Aprendi que todo problema complexo e difícil pede uma solução igualmente complexa e difícil e isso só é possível por meio de esforço intelectual, observação, análise, reflexão e propostas de ação para mudança. Descobri que toda decisão não pensada é perigosa e pode criar novos problemas ao invés de resolver algum.

Mas, de repente, tudo mudou, e vivemos a era da “ignorância ostentação” (termo que ouvi em algum lugar que não me recordo). Louvam e aplaudem o desastre, porque é cômodo não saber, é cômodo o discurso de que os problemas não existem ou que suas soluções são fáceis, é mais fácil ignorar, é mais fácil ser ignorante, é mais fácil não aprender e manifestar-se nos seguintes termos:

“(…) dane-se você que sabe alguma coisa, quero mais é viver sem saber nada, você está errado porque eu acho e tem quem ache o mesmo, e se encher muito a minha paciência eu acabo com a sua incômoda existência. Eu não preciso de mais nada, basta poder odiar e ver o mundo pela tela do meu celular. Deixe-me reclamar eu sempre vou encontrar um culpado pelas minhas frustrações.

Deixe-me ser manipulado por quem diz que me liberta e protege, deixe-me ser gado, bovino pacífico a caminhar feliz para o abate, afinal faz parte, deixe-me morrer, deixe-me acreditar que o mundo é aquilo que a minha mente aceita e não aquilo que meus olhos podem ver e minha carne sente.

Deixe-me gritar, deixe-me matar, deixe-me destruir, deixe-me aniquilar, que me farto e contento com a consequente destruição de mim mesmo num mundo em pedaços. A escuridão é a luz que me guia, o poder sobre o nada e o sofrimento alheio me alegram.

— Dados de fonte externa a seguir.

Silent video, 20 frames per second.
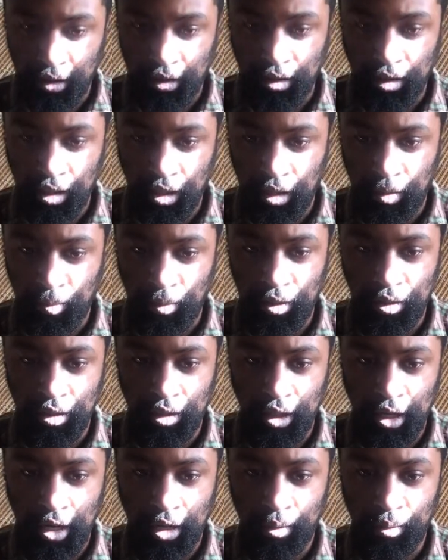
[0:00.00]
His name is
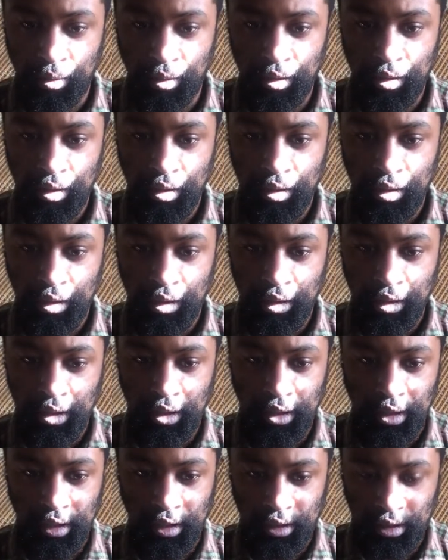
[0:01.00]
Yahweh,
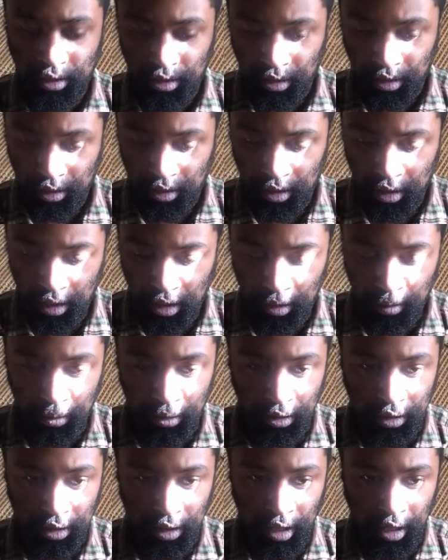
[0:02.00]
and His Son's name
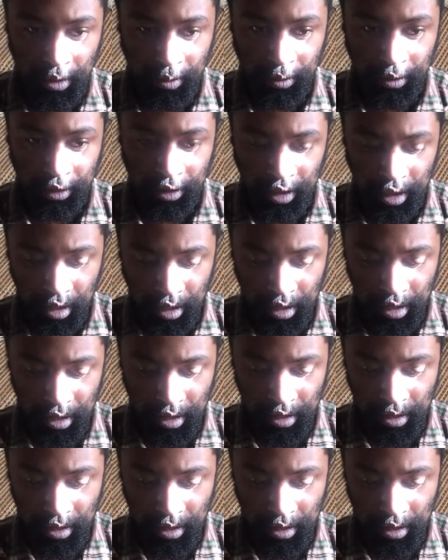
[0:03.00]
is Yahweh Shai.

Não quero construir nada, destruir é a minha sina, sou o mal fantasiado de bem, o mal que extirpa o humano e tudo de bom e bonito que a espécie já foi capaz de criar.

Ostento sim minha ignorância, mesmo que ela decrete o meu fim e de tudo e todos ao meu redor.”

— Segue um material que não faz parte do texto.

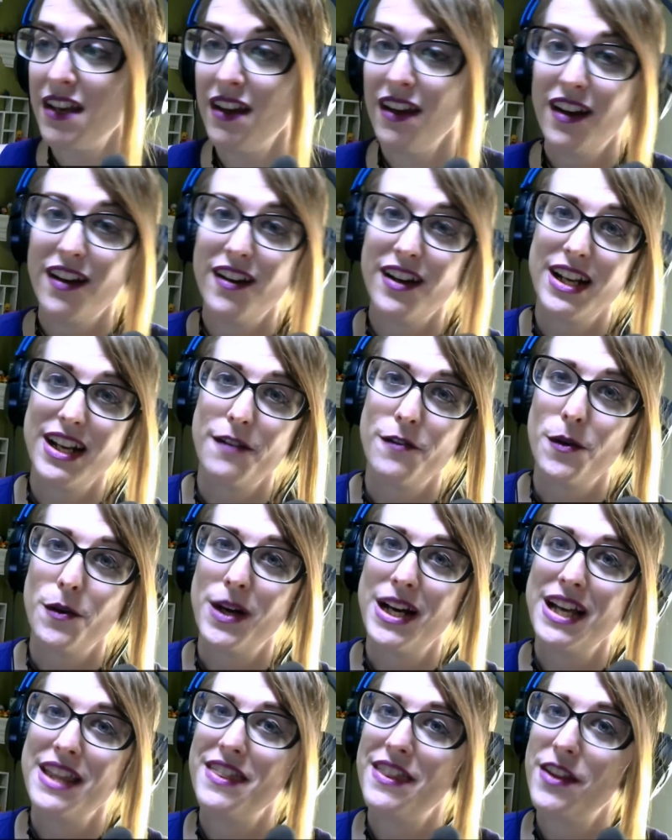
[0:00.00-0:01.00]
alright
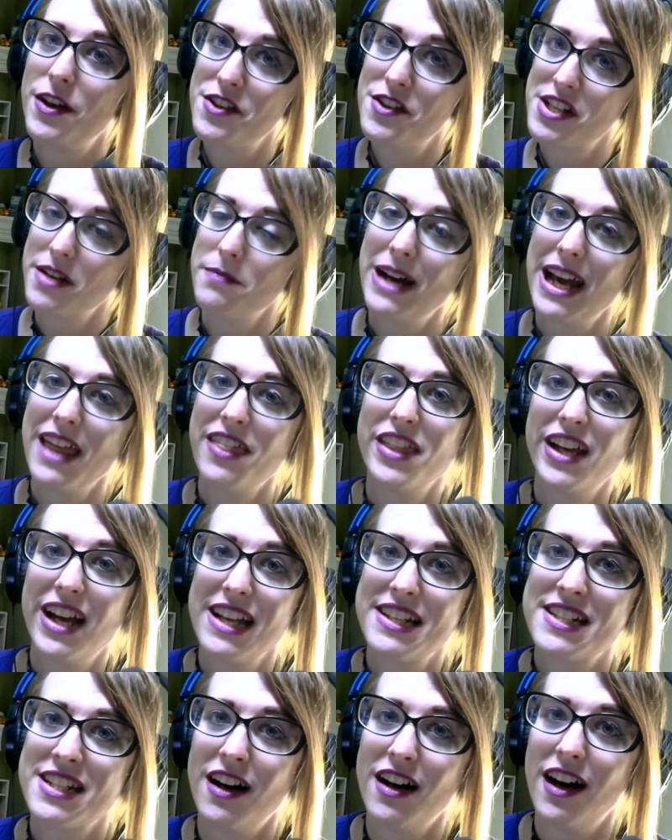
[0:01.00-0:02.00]
everyone, those are my
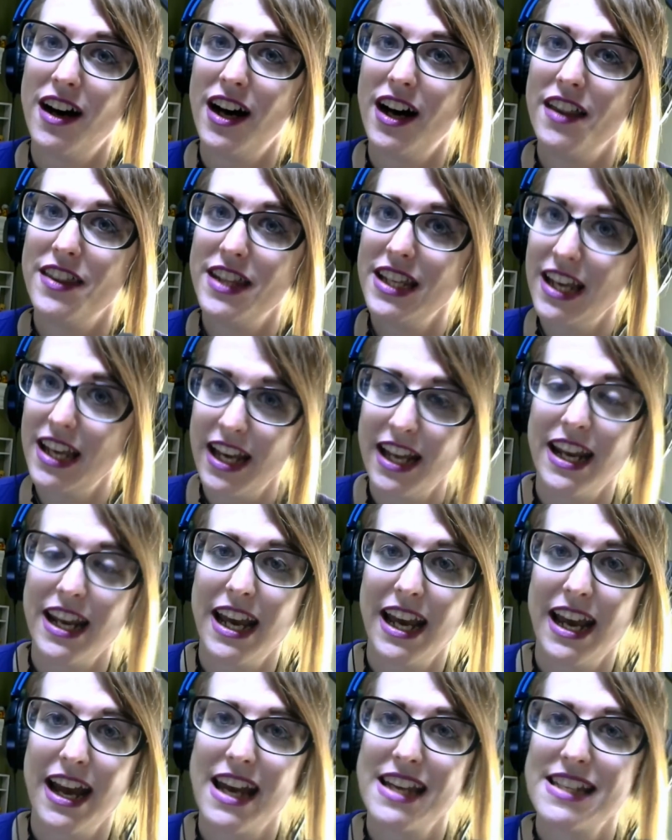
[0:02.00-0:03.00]
thoughts on the
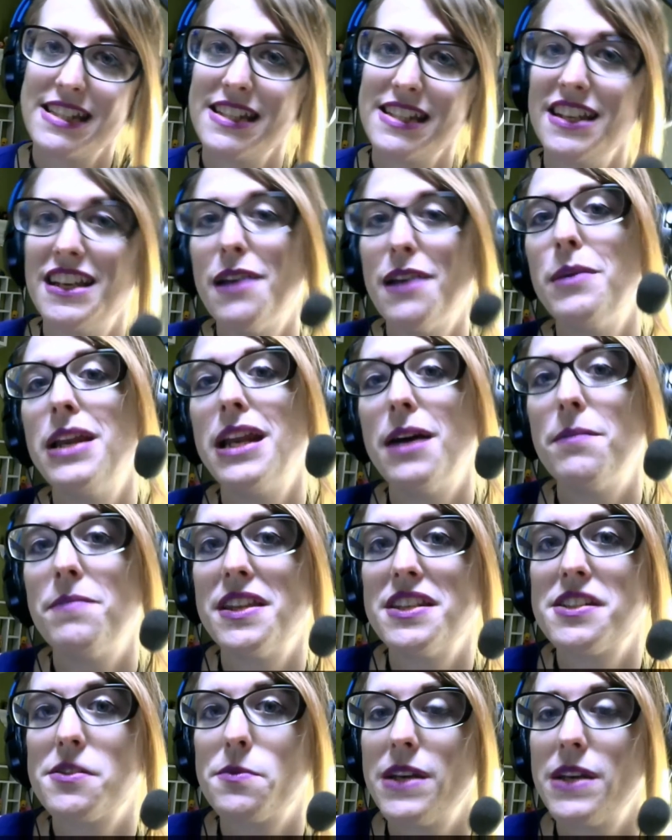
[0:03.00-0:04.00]
NAIC coming up
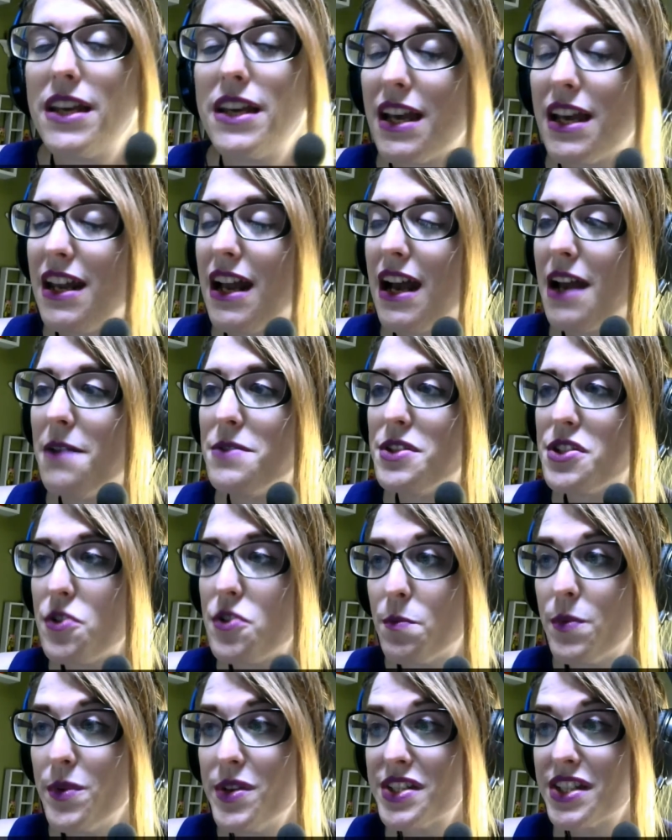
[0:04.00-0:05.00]
this weekend. I'm
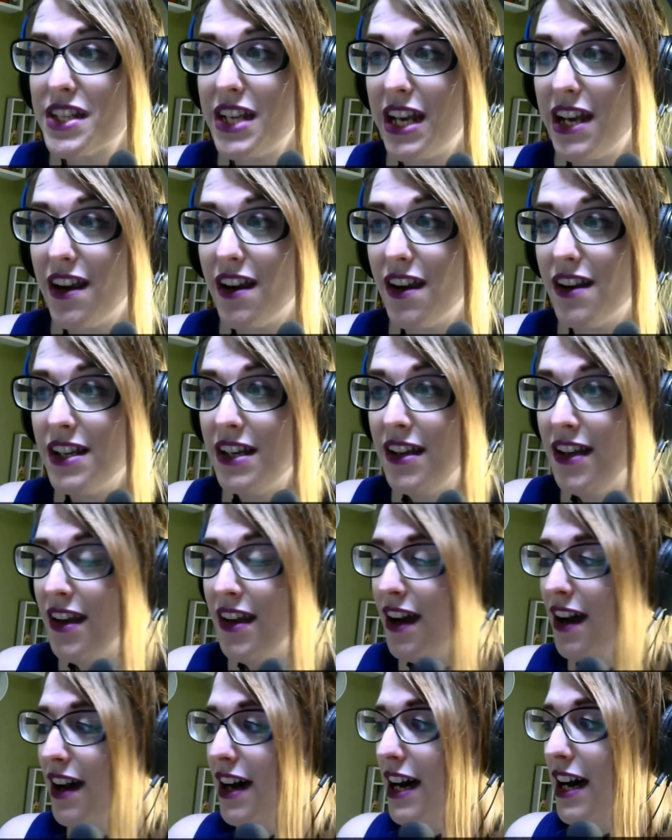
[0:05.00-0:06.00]
super scared.
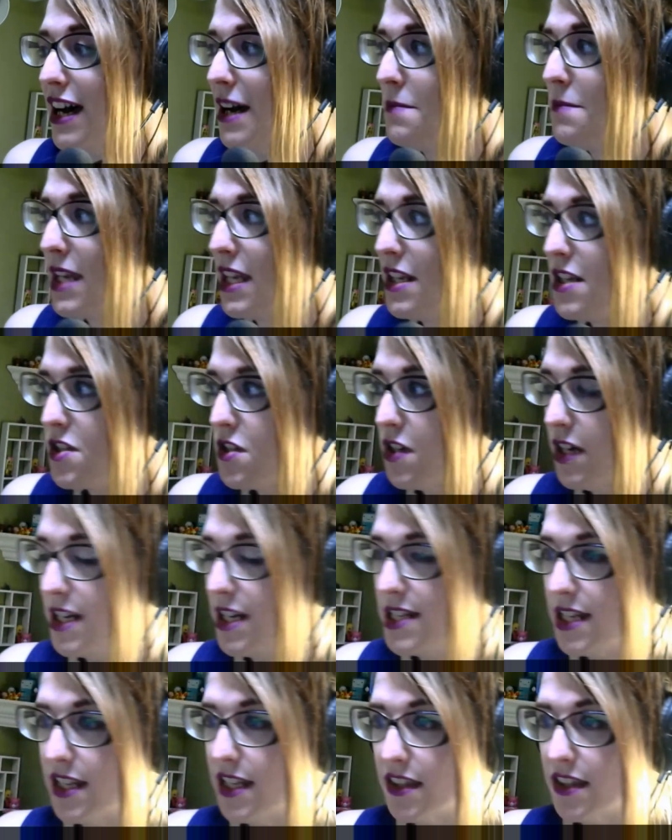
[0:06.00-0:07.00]
I'm gonna try
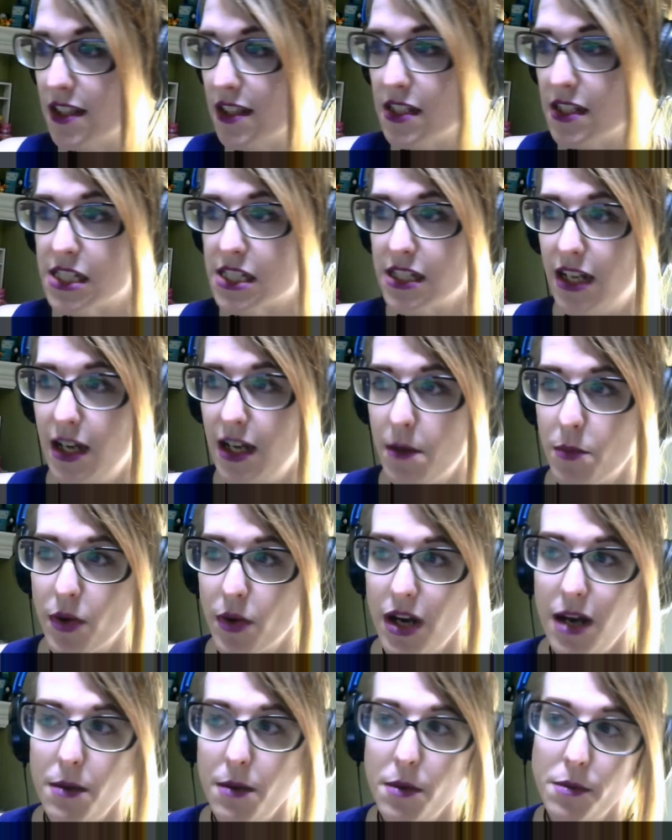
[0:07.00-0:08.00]
to get this up
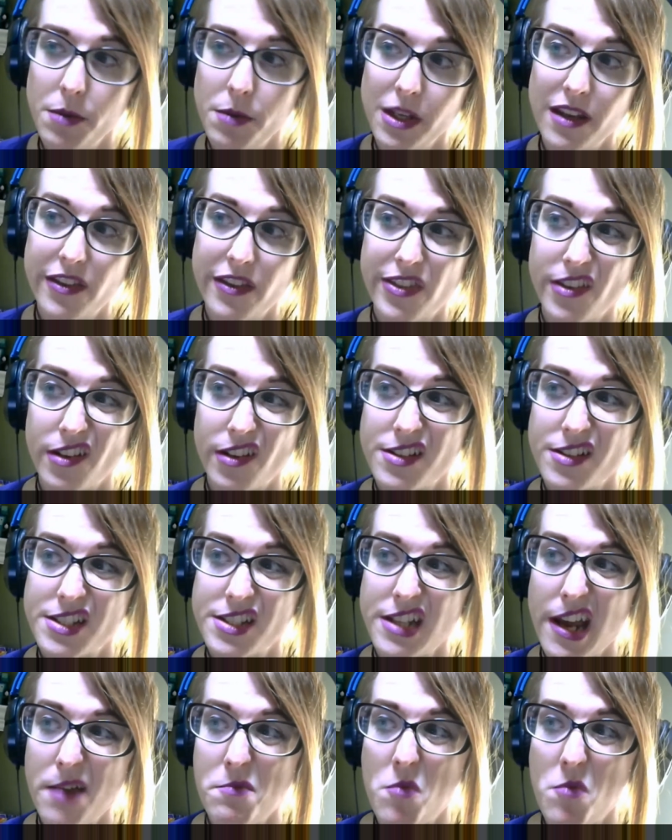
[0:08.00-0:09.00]
probably
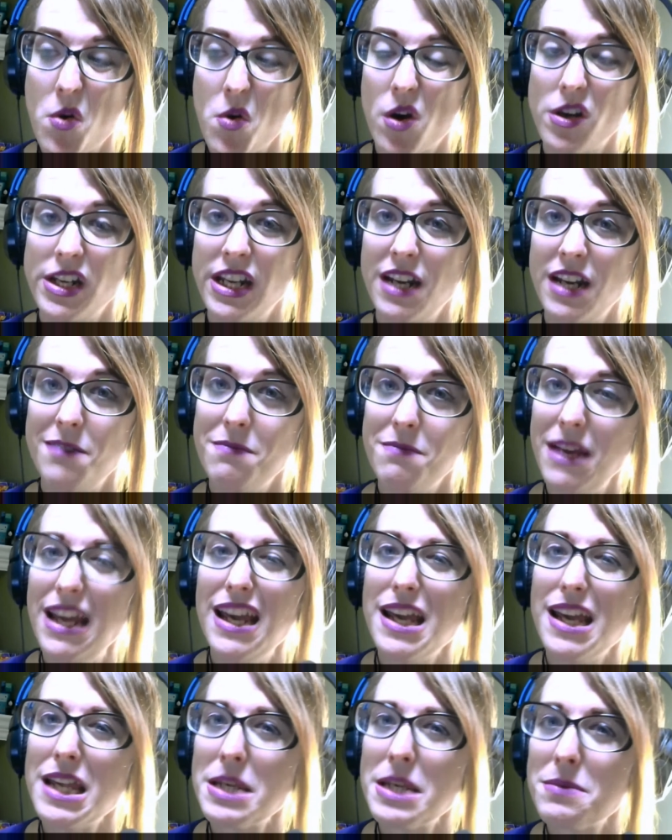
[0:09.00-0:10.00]
Thursday morning,
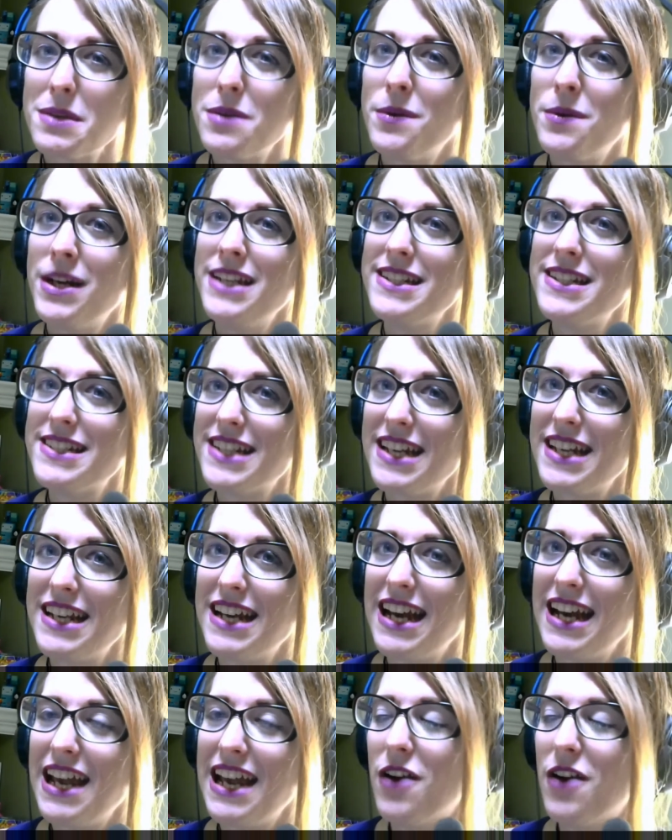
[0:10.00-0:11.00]
maybe Wednesday
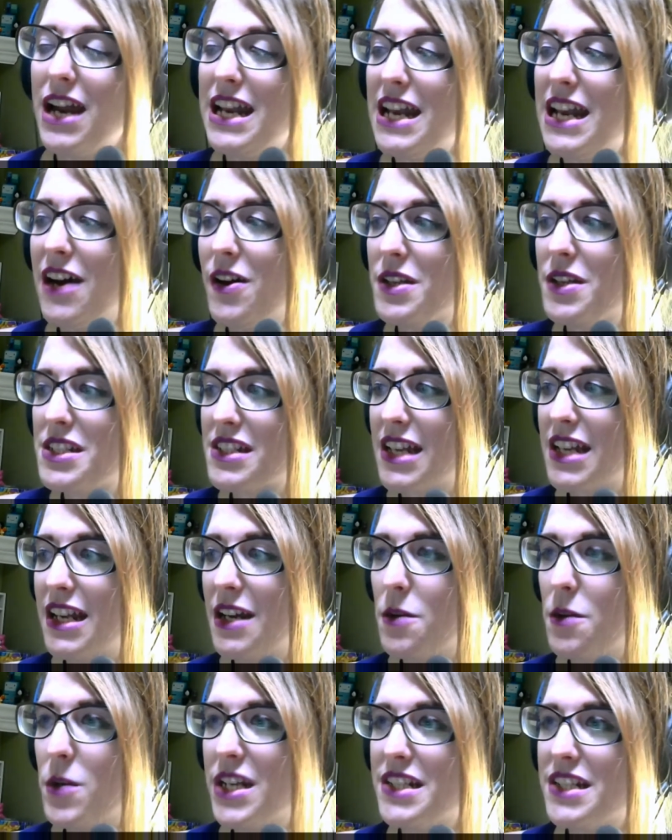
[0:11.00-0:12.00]
night. Right now it's kind
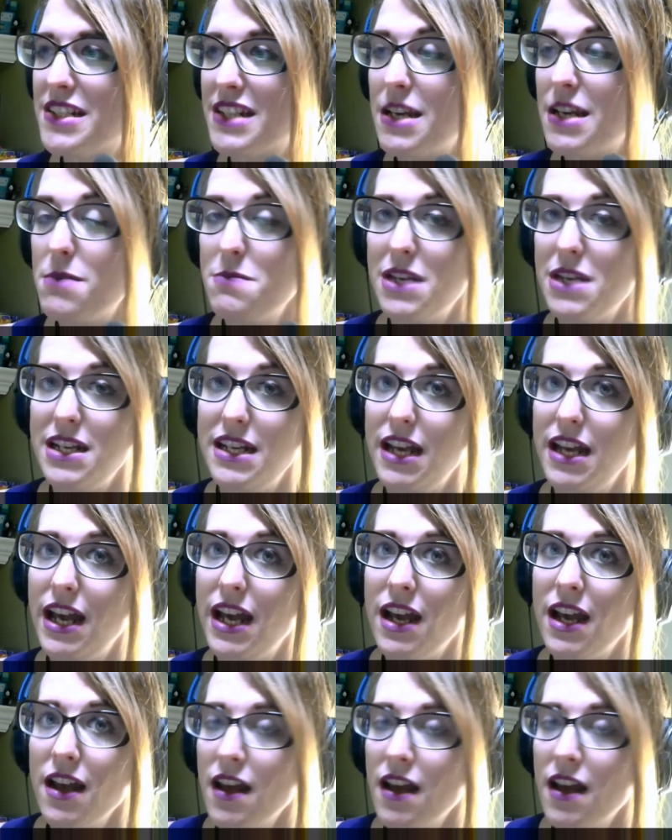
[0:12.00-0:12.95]
of Wednesday midday.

Não concordo com tamanha insensatez, essa paixão cega pela ignorância e a sua divinização não traz nem promete nada de bom a ninguém. Esse prazer insano e doentio não pode ser a tradução do humano moderno. Temos pessoas para cuidar, problemas ambientais para solucionar, uma vida para viver e sonhos para sonhar e realizar.

Vale a pena sacrificar toda a esperança em favor de um ódio irracional que nos separa uns dos outros e nos torna infelizes e tristes, sem expectativas, destroçados e indigentes disputando violentamente as migalhas que nos sobram? É esse o futuro que queremos? É por isso que tantos esforços foram realizados durante a história? Para chegarmos até aqui e destruirmos tudo, aniquilarmos a nós mesmos e sermos ignorantes o suficiente para não perceber que para o benefício provisório de muito poucos sacrificamos nossa vida e a de quem amamos em toda a sua extensão?

Danilo Fernando de Oliveira é advogado, graduado em Filosofia e graduando em Letras-Português-Inglês.